While corn dogs are a reliable fair indulgence (and not a bad choice, considering, at about 250 calories) it’s the wild, regional, unprocessed foods that towns around American take the most pride in. Crowning the Blueberry Princess just seems to have more resonance with the community than Queen of Cotton Candy. These examples of summer celebrations around the country are healthy cases in point:

  • Verrill Farm in Concord Massachusetts presents the Corn & Tomato Festival in August, with the chance to taste 30 farm varieties of tomatoes, as well as other farm fresh foods.
  • They say New Englanders lock their cars so someone won’t come along and fill them with zucchini. Your chances of being a victim of this heinous veggie crime is likely to skyrocket at the Zucchini Festival in Ludlow Vermont in August.
  • Virginia has its Cantaloupe Festival in July to showcase this luscious local fruit.
  • If seed spitting is your sport, the Mize Watermelon Festival in Missisippi will welcome you this July. The region is home to world famous Smith County watermelons – the ones you should be eating while the getting is good.
  • The Union Fair is dubbed a “Real Maine Agricultural Fair” and earns the characterization with oxen pulls, rooster crowing contests, and vegetable judging. It even includes its own Blueberry Festival where berry-busting desserts rival any funnel cake, hands down.
  • Early August is time to celebrate the raspberry harvest during Utah’s Raspberry Days. Permission to eat pie.
  • Not everyone is throwing ribs on the smoker in August. VeggieFest Chicago 2010, the largest free vegetarian food festival in the country, is on, with food demos and a food court that boggles the mind.
  • Late summer is the best time to get your veggies in cob-form. Nearly 50 tons of sweet corn will be consumed during the 63rd Annual Mendota Sweet Corn Festival this August in Illinois.
  • Sky high in natural antioxidants, the chokecherry has its day at Minnesota’s 3rd Annual Chokecherry Festival, including a pancake breakfast with chokecherry syrup. (Watch out for flying pits.)
  • Plus, Pier 21 will host Food for Health all summer through September at the Canada Agriculture Museum in Nova Scotia, which looks at concerns and questions many Canadians have about the role food plays in ensuring good health.

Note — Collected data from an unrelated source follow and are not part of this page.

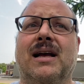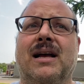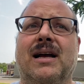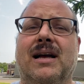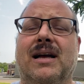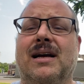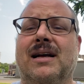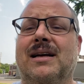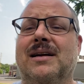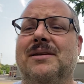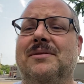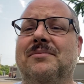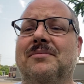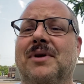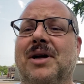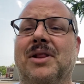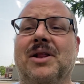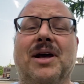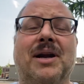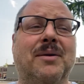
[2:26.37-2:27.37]
A
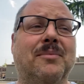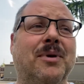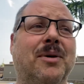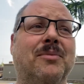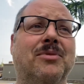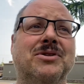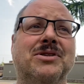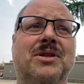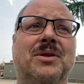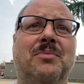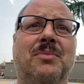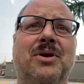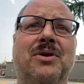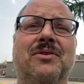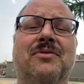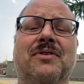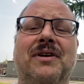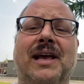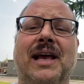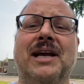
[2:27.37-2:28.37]
lot of members of the
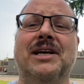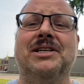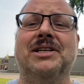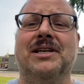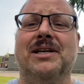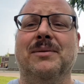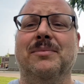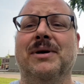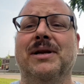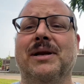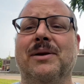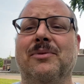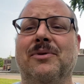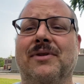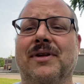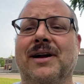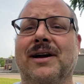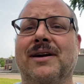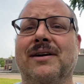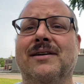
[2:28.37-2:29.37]
beautification committee were
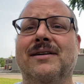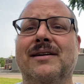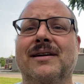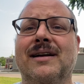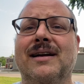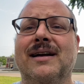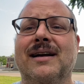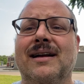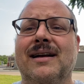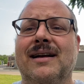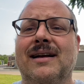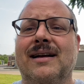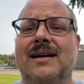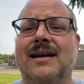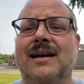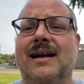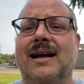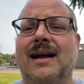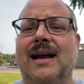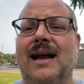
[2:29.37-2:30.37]
there,
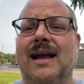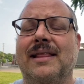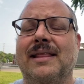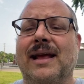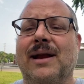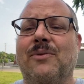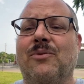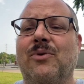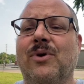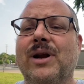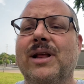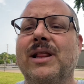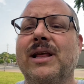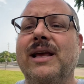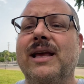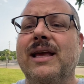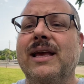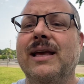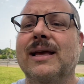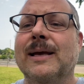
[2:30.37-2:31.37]
and they
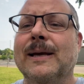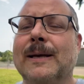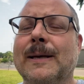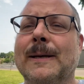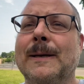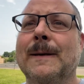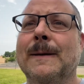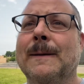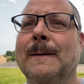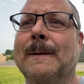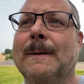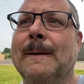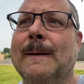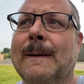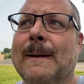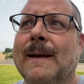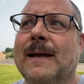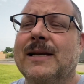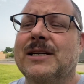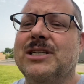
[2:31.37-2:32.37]
really
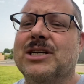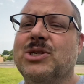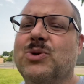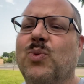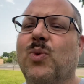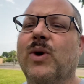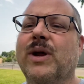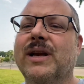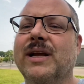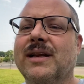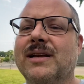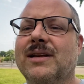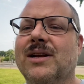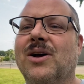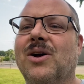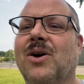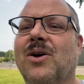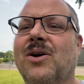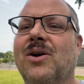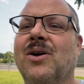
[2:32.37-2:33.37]
just went
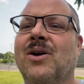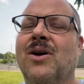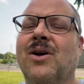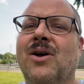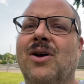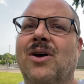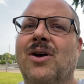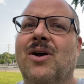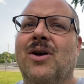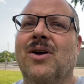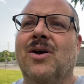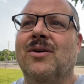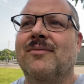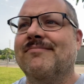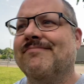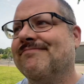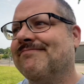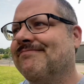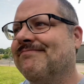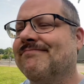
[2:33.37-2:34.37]
into
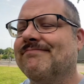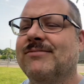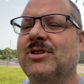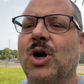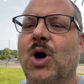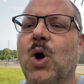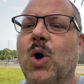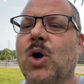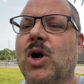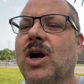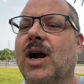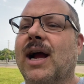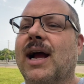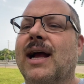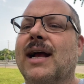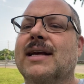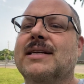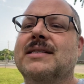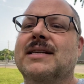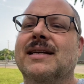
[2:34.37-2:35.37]
tall
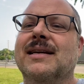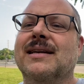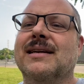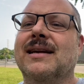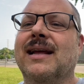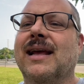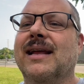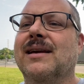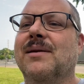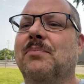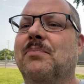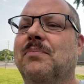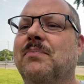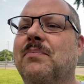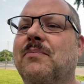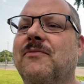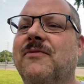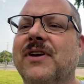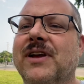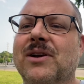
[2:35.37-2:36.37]
grass and
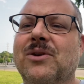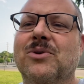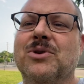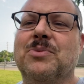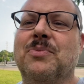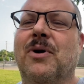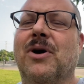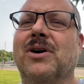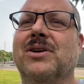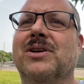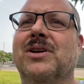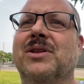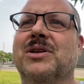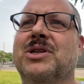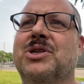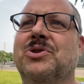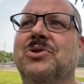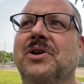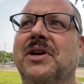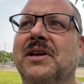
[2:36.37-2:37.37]
vehicles parked on the
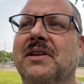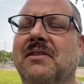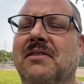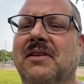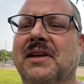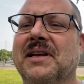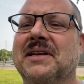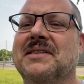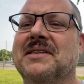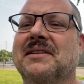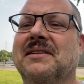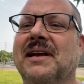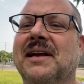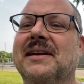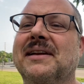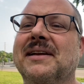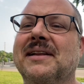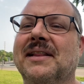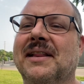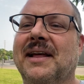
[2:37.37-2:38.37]
street and things that they
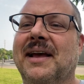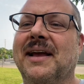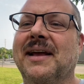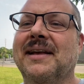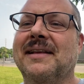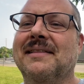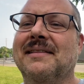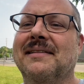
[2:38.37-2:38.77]
didn't like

Finally, one of our favorites, the Machias Wild Blueberry Festival gives wild blueberries their day in the sun. They call the wild blueberry “the powerful little fruit that put our corner of Down East Maine on the map,” but the fact that it is a list topping food for disease prevention and antioxidant potency hardly seems to matter to those swarming downtown Machias. They are there to see the blueberry musical, participate in a pie eating contest, and take the blueberry farm tours.

Everything in town will be unapologetically blue, including the passenger railroad that rides sightseers throughout the festivities.

There are plenty of wild blueberry-themed festivals in Northern Maine and Canada that celebrate this indigenous fruit of honor that is harvested in late summer. If you live there or plan to visit, you can get a comprehensive list of 2010 Fairs & Festivals in the Maine area along with agricultural fairs that range from carny to classic and are always busting with fruits and veggies – real food with a little dirt on their natural packaging.

Seek out your own local fair that offers the best of good food. This summer, there is truly something for absolutely everyone.